Bildiğimiz bir hikâye: Faust. Ufak tefek değişikliklerle beyazperdede yüzlerce kez konu edildi. Korku türü takipçilerince 2014’ün dikkat çeken filmi Şeytanın Gözleri’nde değişen şey ise genç bir aktrisin kariyerine yön verecek ehemmiyette büyük bir rol kapmak için feda ettikleridir. Filmin yönetmenleri, aynı zamanda senaristleri Dennis Widmyer ve Kevin Kolsch için bu aynı zamanda çok şahsi bir hikâye. Tanışıklıkları okul yıllarına dayanan ve on yılı aşkın bir süredir kendi imkânlarıyla film yapmaya çalışan ikili, yaşadıklarını ve sektörde tutunmanın zorluklarını filme aktarmaya çalışır. Sonuç, pek çok sebepten ötürü tatmin edici olmaz.
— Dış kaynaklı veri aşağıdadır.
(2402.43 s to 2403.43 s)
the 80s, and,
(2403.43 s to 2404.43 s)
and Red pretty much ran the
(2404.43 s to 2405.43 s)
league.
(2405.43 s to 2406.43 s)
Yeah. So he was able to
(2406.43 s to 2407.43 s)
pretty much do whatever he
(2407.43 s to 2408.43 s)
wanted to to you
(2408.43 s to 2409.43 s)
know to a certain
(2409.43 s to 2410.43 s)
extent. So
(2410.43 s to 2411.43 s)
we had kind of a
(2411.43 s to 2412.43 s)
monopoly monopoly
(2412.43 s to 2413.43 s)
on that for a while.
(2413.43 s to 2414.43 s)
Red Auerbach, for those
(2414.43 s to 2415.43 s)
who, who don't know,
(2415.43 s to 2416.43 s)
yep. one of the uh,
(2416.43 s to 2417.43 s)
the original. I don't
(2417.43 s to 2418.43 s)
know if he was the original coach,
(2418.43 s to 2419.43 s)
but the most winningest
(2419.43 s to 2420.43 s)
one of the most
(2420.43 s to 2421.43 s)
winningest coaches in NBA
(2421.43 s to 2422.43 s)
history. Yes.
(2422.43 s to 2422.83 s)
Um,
Mesai saatlerinde üstüne komik bir kostüm geçirip garson olarak kendini hizmet sektöründe pazarlayan Sarah’nın (Alex Essoe) en büyük arzusu bunu beyazperdede yapmaktır. Arkadaş çevresi yine kendisi gibi fırsat peşinde koşan insanlardan oluşur. Her birinin gözünü diktiği bu yer, hâlihazırda bulundukları yerden daha yüksek değildir aslında. Bir gün “Silver Scream” adında bir korku filminin başrolü için başvuru yapan Sarah geri dönüş alır. Filmin ismi, aynı zamanda bir metafordur: “silver screen” beyazperdeye bir gönderme yapar. Bu noktaya kadar olaysız seyreden film, Sarah’nın seçmelere gitmesiyle gerçek rengini iyiden iyiye belli etmeye başlar.
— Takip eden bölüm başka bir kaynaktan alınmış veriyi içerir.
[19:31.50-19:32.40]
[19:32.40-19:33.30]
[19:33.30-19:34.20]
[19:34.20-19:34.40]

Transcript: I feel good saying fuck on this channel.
Şeytanın Gözleri’nin en dikkat çeken özelliği karakter merkezli olması. Filmin amaçlanan korkutuculuğu Sarah’nın fizyolojik/psikolojik dönüşümünün bir uzantısıdır. Hikâye seyirciye Sarah’nın öznel dünyası olarak sunulur ve bu aynı zamanda filmin dünyasını meydana getirir. Aslında bu, korku türü düşünüldüğünde aşinası olduğumuz bir durum. Seyircide bir beklenti yaratma ve bu beklentiyi görsel-işitsel ve mekân-zamansal olarak sinemanın bütün imkânlarını kullanarak manipüle etme üzerine etkisini gösteren korku, en nihayetinde bir histir ve tam da bu bakımdan öznelliği gerektirir. Film bu durumun oldukça farkındadır ve öznelliği Sarah’nın bedeni üzerinden kurar. Açılış sahnesinde Sarah boy aynasının önünde vücuduna endişe ve tiksintiyle bakar. Hayal kırıklığına uğradığında elini saçlarının arasına götürür ve bir tutam koparır. Bu sahnelerde her bir saç telinin yolunurken çıkardığı sesin altının çizilmesiyle, seyircinin hislerinde Sarah’nınkini kopya etmesi istenir. Bu bağlamda film, Siyah Kuğu’da (Black Swan, David Aronofsky, 2010) olduğu gibi bedenle olan ilişkiyi psikolojik geriliminin merkezine koyar. Burada beden, ruhun görünen uzantısıdır. Aynı zamanda gerilimin kaynağıdır, çünkü perili bir ev ya da bir hayaletten belki kurtulmak mümkündür ama insan bedeninden kaçamaz.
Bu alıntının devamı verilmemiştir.